Even if the name of Ganesh Anandan didn't ring any bell while approaching this shared outing, everything released by Hans Reichel over the course of a lengthy creative career is deemed as consistently rewarding by this writer. An underappreciated experimental guitarist Reichel used to express himself via monstrous stringed hybrids, generating sparkling harmonics and uncommon chords through customized circuits and fingerboards, releasing masterpieces such as Bonobo Beach and The Death Of The Rare Bird Ymir. In recent years Reichel has concentrated on the Daxophone, an amazing invention exploiting the vibrational capacities of oddly shaped samples of selected exotic woods rubbed with a violin bow. Reichel and Ren้ Lussier are amongst the few Daxophone virtuosos existing on earth, the latter's Le Corps De L'Ouvrage probably the greatest (...the lone?) album of progressive music (meant in the strictest acceptation) featuring this incomparable sonic tool.

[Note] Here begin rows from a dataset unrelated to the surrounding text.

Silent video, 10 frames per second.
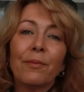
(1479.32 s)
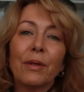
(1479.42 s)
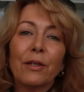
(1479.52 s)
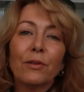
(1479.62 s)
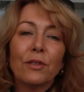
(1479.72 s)

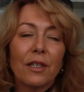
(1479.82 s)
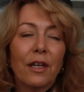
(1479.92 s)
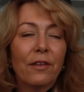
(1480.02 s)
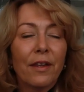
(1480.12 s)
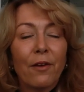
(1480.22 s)
because
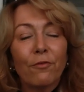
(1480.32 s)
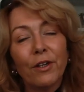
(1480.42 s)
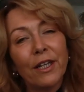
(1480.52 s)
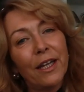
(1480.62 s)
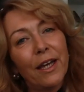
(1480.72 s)
that
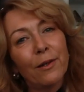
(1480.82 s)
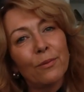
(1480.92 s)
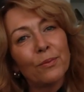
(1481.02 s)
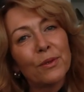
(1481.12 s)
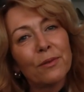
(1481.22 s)
really
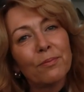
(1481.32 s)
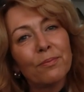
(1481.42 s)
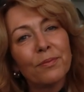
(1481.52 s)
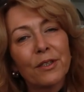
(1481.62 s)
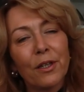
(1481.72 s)
helps.
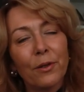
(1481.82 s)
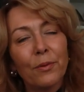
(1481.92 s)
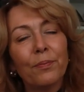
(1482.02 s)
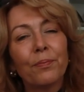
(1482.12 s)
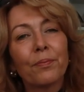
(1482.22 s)

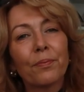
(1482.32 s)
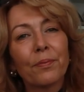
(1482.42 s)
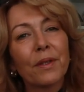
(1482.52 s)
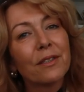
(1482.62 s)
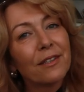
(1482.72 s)
So,
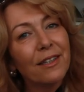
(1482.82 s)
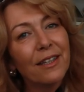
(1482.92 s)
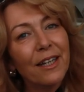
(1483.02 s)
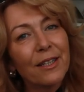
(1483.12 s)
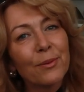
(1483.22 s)
see
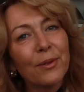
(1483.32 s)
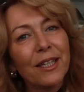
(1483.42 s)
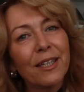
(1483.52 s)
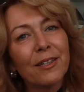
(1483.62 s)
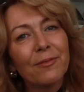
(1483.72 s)
you next
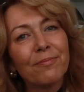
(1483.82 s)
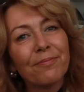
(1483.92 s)
week.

But Anandan, too, is the engenderer of an uncharacteristic machine: the 12-string Shruti Box, an electric zither that can be "bowed, plucked and struck among other things", whose timbre is extremely rich and suggestive (especially when the strings are left to resonate for long, allowing the upper partials to flutter around in magnificent combinations). He also plays the Metallophone, a nearly "regular" mallet instrument that, in conjunction with the former, allows this artist to sound like a mini gamelan orchestra one moment, a highly sophisticated improviser the next.

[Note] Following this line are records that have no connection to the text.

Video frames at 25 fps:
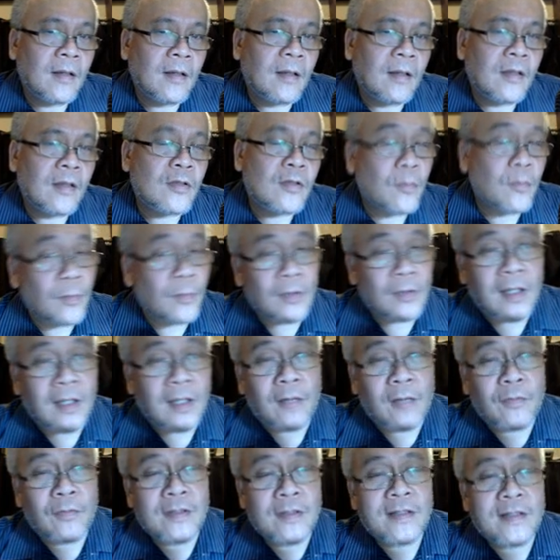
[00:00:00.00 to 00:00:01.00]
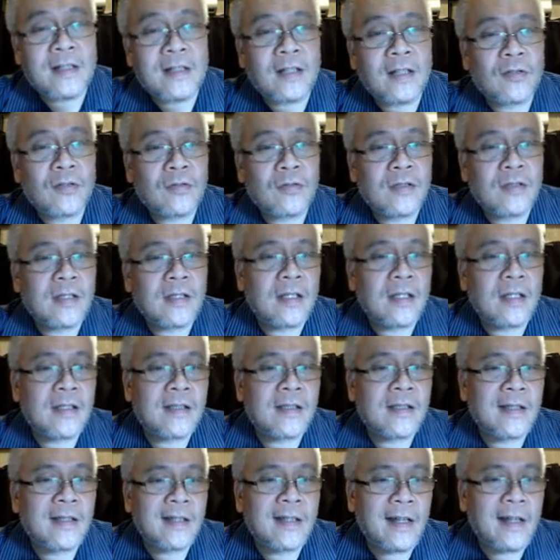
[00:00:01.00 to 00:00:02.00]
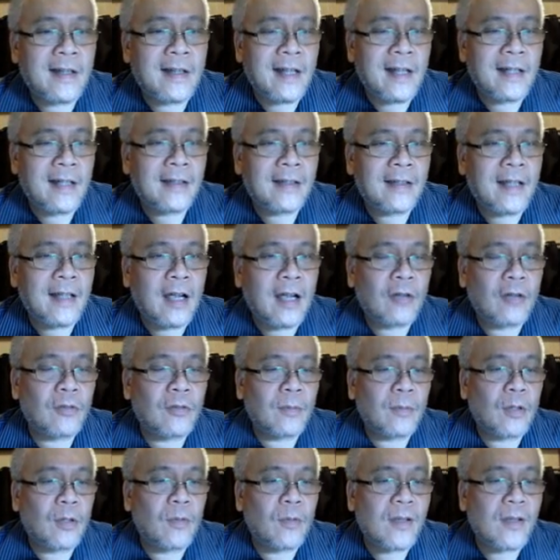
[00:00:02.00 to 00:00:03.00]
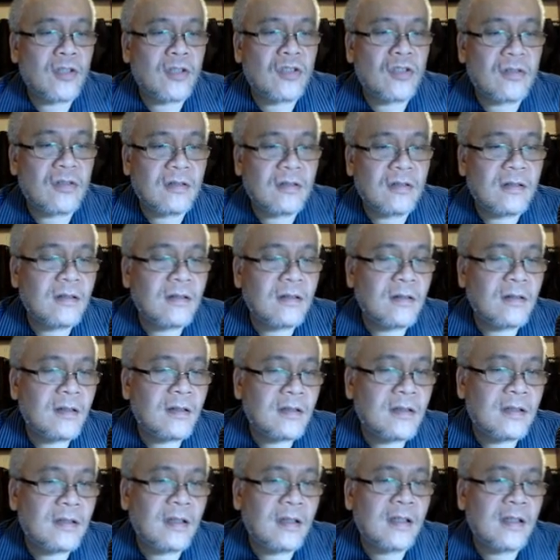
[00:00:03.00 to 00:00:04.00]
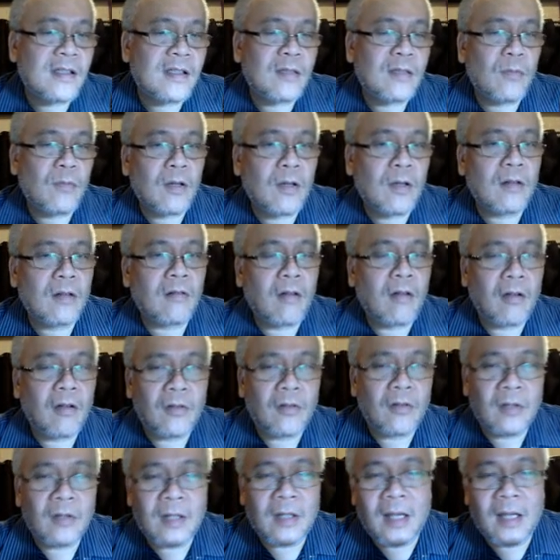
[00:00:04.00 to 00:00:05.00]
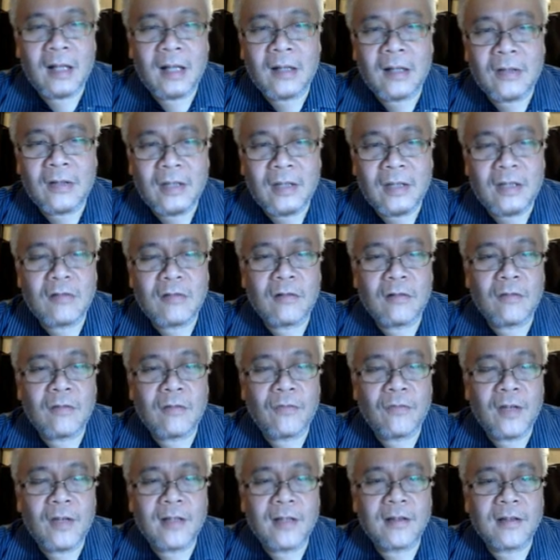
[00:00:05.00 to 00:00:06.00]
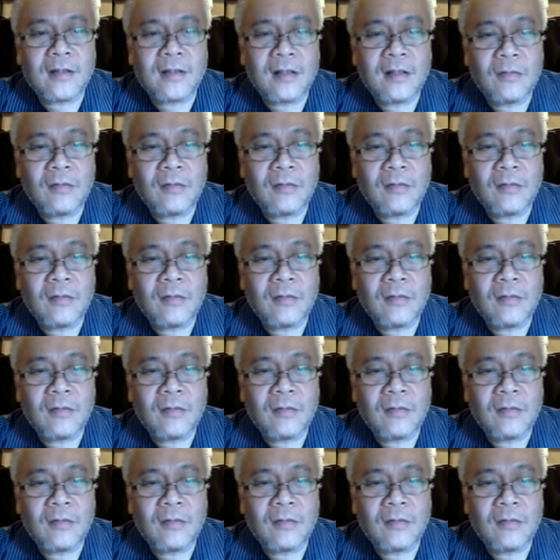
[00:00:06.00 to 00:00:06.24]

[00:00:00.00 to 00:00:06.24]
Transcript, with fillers: Super typhoon status is not out of the question since we are on the El Nino event.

The twelve tracks comprised by Self Made eleven duos and an extensive solo by the percussionist are both remarkably ingenious and a symbol of integration, in every sense. Though the overall sonority is always perceptibly structured and lean as a well-trained body without an ounce of fat, the extemporaneous phenomena generated by the duo are many, all completely welcome. The Daxophone is Phil Minton's closest relative in terms of vocal outrageousness, its incredible tones acquiring the semblance of a native Indian flute, a broken viola, a drunken horse's whinny, an angry monkey, a hoarse fowl, an old man's gargle. Reichel is in total command, exciting the wood's cells with unarguable dexterity and formidable sensibility, squeezing out of those little sculptures the distillate of a biological responsiveness that ultimately belongs to the trees from which they originate. Anandan represents an ideal partner, intersecting the German's anarchic dissertations with the composure of a sage, eliciting iridescent auras, subdued clusters and freckled counterpoints, interweaving garlands of quietly inscrutable radiant resonance, an example of restraint and soberness entailing an irreprehensible logic.

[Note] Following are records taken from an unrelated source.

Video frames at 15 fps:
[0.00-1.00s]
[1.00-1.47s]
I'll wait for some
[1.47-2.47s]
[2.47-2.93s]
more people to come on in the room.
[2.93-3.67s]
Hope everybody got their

A gorgeous record that reconciles with the concept of listening with the mind delivered by prejudices and formats, at the same time tickling our own desire of picking an instrument whatever it is to start searching for new paths to tread. Procure yourselves an authentic exemplar of such a nugget, not forgetting a visit to Reichel's humorously interactive website (www.daxo.de) to learn about his inimitability in anything he's involved in. Needless to say, I'm equally interested in hearing more from Anandan after this. To put it concisely, a winner.